It’s time to mess with our inner clocks and the comfort of Circadian rhythm. Parents everywhere are in deep denial about the changes coming to bedtimes. Luke the wonder dog, who wakes us up at 5:50 AM every day, weekday or not, is about to have a struggle with his comforting routines. Will he be able to adjust to the 8:30 AM walk, now scheduled for 9:30 by his internal Swiss clock? How is he going to wait until 5:30 PM for his afternoon walk? I don’t think the powers that be give much thought to the careful routines and compromises hammered out in every family.
As we go hurtling through space on our blue planet, every day is new and different. I just don’t care to be rushed along. Spring will eventually wend its way to us, bringing flowers, birds, open windows and breezy zephyrs. Do we really need to jumpstart it three weeks early? It’s still going to be rather cool outside – we haven’t landed on the Ft. Lauderdale Spring Break square in our game of Life. We will still be buttoning up our overcoats and checking the thermostats.
That being said, if I make another pot of chili in this life my head will explode. Another simple roasted chicken in a cast iron skillet? Ditto. Fettucine Alfredo? It’s delicious on a Monday pasta night, but it has a billion calories, and I have made it every other week since September. It’s time to switch up. Maybe it is time to spring ahead.
Our clever friends at Bon Appétit have figured out a way to bring spring to the Monday pasta doldrums: https://www.bonappetit.com/recipe/pasta-with-peas-asparagus-butter-lettuce-and-prosciutto
Pasta with Peas, Asparagus, Butter Lettuce and Prosciutto
2 tablespoons (1/4 stick) butter
2 tablespoons extra-virgin olive oil plus additional for drizzling
1/2 pound spring onions or green onions (dark green parts discarded); white parts cut into 1/4-inch-thick
slices, pale green parts cut into 1/2-inch-thick slices
2 tablespoons minced shallot
Coarse kosher salt
1/2 cup dry white wine
1/2 cup low-salt chicken broth
1 1/2 pounds asparagus, cut crosswise into 3/4-inch pieces
2 cups shelled fresh peas (from about 2 pounds peas in pods) or 2 cups frozen petite peas, thawed
1 pound campanelle (trumpet-shaped pasta) or medium (about 1-inch) shell-shaped pasta
1 head of butter lettuce or Boston lettuce (about 6 ounces), cored, leaves cut into 3/4-inch-wide slices
1 cup finely grated Parmesan cheese plus additional for sprinkling
1/2 cup chopped fresh Italian parsley
4 ounces thinly sliced prosciutto, cut crosswise into 1/2-inch-wide strips
Melt butter with 2 tablespoons oil in heavy large skillet over medium heat. Add onions and shallot. Sprinkle with coarse salt and pepper. Sauté until tender (do not brown), about 8 minutes. Add wine; increase heat to medium-high and simmer until liquid is reduced to glaze, about 3 minutes. Add broth and bring to simmer; set aside.

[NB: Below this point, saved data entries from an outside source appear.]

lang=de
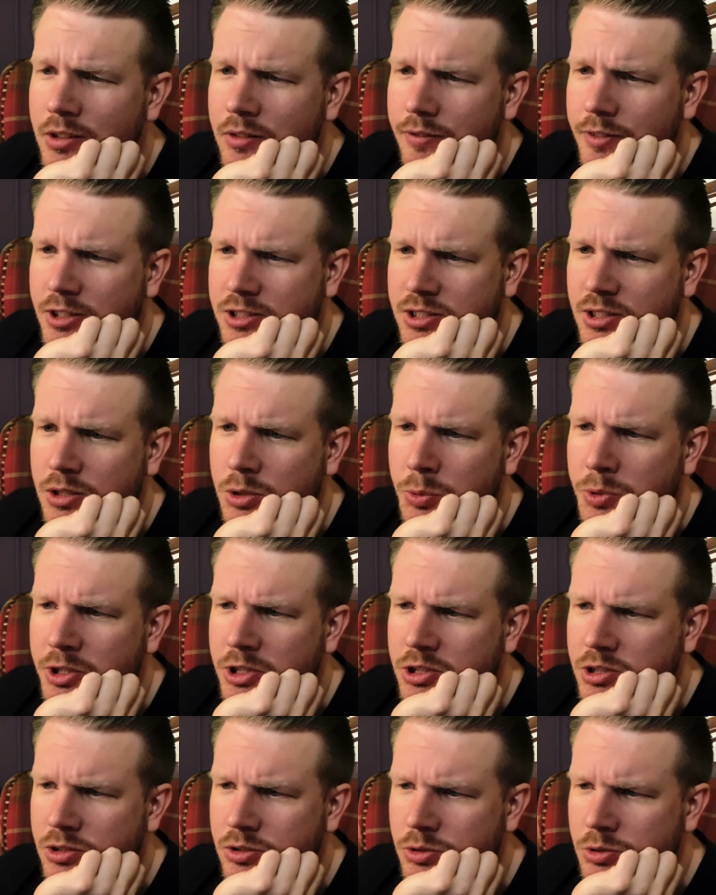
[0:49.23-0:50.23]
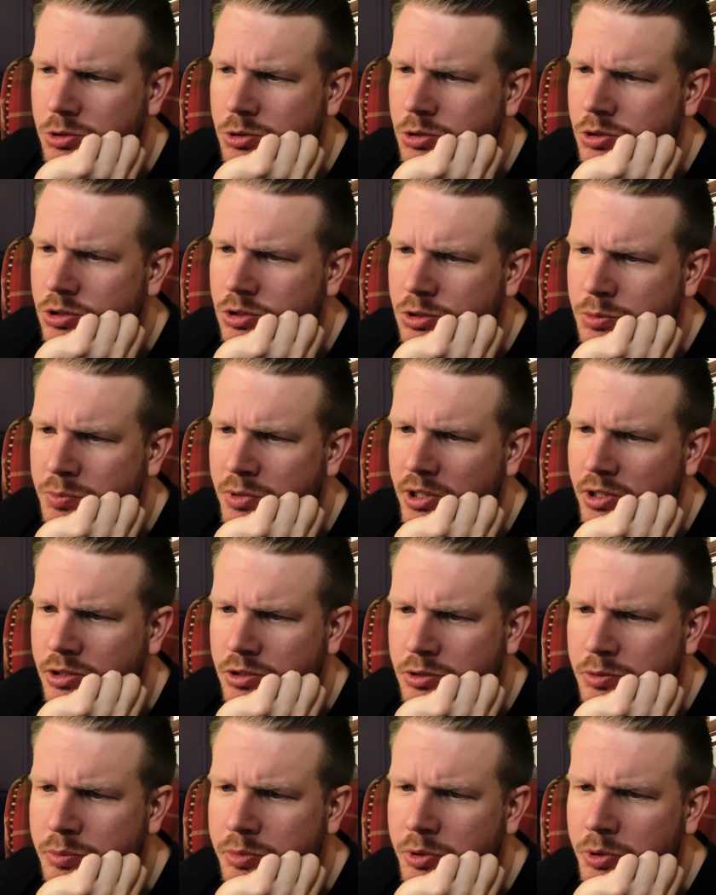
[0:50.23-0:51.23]
Was hat Twitch denn so schönes im
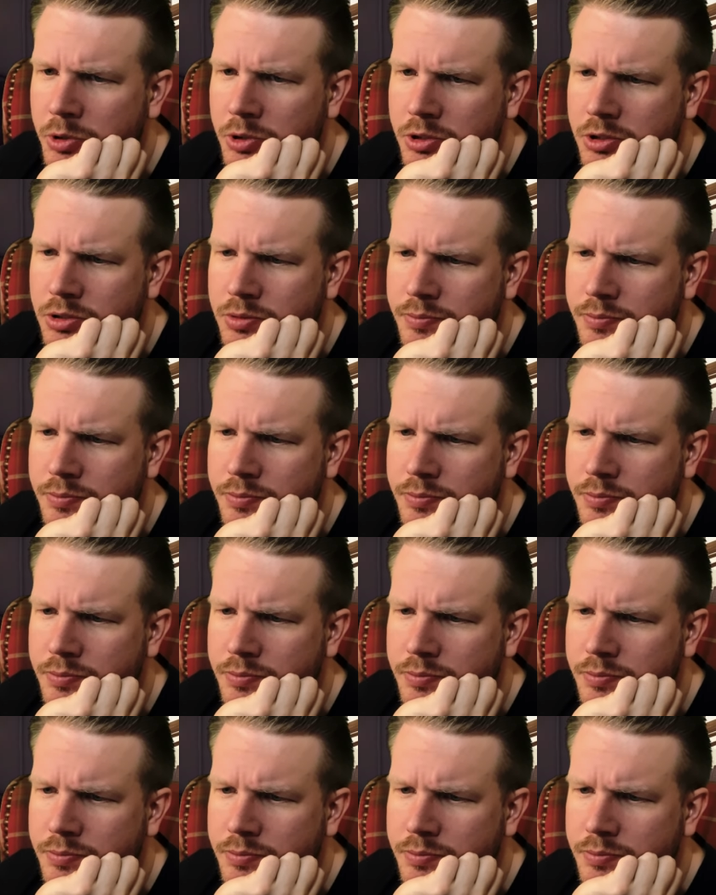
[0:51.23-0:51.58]
Angebot?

Cook asparagus in large pot of boiling salted water until just tender, 2 to 4 minutes, depending on thickness of asparagus. Using skimmer or slotted spoon, transfer to large bowl of ice water. Return water to boil. Add peas and cook until just tender, about 2 minutes. Using skimmer, transfer to bowl with asparagus. Drain vegetables.

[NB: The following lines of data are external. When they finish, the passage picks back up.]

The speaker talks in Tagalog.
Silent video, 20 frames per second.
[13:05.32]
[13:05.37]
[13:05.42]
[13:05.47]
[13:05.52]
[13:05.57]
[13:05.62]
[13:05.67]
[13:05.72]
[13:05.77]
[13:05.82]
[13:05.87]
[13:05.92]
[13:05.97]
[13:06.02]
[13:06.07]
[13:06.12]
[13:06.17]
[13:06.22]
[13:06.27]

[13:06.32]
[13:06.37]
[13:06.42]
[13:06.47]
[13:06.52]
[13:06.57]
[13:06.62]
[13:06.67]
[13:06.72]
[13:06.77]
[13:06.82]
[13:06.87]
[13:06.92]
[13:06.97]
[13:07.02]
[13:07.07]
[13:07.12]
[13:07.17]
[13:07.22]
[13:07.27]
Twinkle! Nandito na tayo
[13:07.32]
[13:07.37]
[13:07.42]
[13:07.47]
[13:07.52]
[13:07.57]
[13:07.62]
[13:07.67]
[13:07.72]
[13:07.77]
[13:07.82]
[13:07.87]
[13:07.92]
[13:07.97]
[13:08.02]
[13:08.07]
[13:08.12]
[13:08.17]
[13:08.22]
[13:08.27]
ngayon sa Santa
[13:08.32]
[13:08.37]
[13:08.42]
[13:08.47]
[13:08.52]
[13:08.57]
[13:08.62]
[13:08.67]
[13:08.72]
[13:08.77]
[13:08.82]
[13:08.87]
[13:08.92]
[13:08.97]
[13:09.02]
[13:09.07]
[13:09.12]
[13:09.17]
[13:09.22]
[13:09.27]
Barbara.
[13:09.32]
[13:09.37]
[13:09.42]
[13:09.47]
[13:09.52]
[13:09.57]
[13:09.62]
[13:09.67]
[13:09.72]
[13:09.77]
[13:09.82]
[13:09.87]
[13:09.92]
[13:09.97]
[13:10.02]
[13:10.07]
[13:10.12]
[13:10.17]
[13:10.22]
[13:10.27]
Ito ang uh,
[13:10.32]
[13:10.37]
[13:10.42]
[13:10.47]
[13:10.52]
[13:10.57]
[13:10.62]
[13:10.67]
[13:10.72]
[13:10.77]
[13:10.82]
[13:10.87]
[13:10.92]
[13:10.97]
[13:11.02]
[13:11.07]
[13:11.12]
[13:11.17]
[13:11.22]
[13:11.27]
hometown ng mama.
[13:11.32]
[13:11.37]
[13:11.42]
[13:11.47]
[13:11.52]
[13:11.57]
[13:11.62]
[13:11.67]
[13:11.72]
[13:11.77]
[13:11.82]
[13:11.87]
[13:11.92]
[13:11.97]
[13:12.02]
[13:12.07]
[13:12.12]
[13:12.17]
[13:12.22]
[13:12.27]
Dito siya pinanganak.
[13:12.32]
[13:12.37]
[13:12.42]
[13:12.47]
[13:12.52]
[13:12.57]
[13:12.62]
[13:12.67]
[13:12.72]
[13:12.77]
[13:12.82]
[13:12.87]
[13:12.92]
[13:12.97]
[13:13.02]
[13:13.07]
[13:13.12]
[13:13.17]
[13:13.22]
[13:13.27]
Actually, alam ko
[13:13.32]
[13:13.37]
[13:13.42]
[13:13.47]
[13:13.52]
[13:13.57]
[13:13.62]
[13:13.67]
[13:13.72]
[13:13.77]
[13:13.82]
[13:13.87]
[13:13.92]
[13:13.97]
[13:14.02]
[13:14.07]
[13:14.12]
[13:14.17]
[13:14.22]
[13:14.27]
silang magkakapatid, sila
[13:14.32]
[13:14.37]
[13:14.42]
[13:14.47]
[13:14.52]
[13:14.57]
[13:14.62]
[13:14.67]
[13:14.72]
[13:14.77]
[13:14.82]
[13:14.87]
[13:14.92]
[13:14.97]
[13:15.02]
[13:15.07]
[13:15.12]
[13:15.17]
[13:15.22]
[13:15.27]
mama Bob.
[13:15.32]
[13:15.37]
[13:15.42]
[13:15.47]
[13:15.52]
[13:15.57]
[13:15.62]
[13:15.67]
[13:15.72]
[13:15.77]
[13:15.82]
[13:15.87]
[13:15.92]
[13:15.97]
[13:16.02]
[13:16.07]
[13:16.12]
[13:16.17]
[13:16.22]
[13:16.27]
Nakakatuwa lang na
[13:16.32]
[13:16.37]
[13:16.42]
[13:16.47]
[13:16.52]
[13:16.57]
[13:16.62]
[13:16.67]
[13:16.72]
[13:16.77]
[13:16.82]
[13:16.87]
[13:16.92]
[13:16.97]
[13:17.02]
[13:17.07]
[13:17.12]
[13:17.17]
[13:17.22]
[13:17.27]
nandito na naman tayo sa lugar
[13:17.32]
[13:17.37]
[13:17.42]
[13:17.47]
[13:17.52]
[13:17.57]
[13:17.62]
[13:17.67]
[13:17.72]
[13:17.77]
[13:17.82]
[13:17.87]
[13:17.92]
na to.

Return water in pot to boil. Cook pasta until tender but still firm to bite, stirring occasionally. Drain, reserving 1 cup pasta cooking liquid.
Meanwhile, reheat onion mixture. Add lettuce and stir just until wilted, about 1 minute. Add drained asparagus and peas; stir until heated through.
Add pasta, 1 cup Parmesan cheese, and parsley to skillet with vegetables; toss, adding reserved pasta cooking liquid by 1/4 cupfuls if dry. Season with salt and pepper.
Transfer pasta to large shallow bowl. Sprinkle prosciutto over; drizzle with olive oil. Serve, passing more cheese alongside. It is a colorful dish, full of spring greens and pinks, rather like a digestible Lilly Pulitzer dress. There is nothing like a handful of peas and bright stalks of asparagus to get you prepared for the inevitability of spring. At whatever hour they say we must start enjoying it.
One hint – I used bowtie pasta which took longer to cook than I had anticipated. The butter lettuce I was wilting had almost liquefied and disappeared. (Try penne, or gasp, the shells called for in the recipe.) You can wait until the last minute before tossing those verdant lettuce leaves into the cooking pan. Add garlic bread and wine. Then sit out on the back porch and watch the sun set. Spring is on its way.
“You can cut all the flowers but you cannot keep Spring from coming.”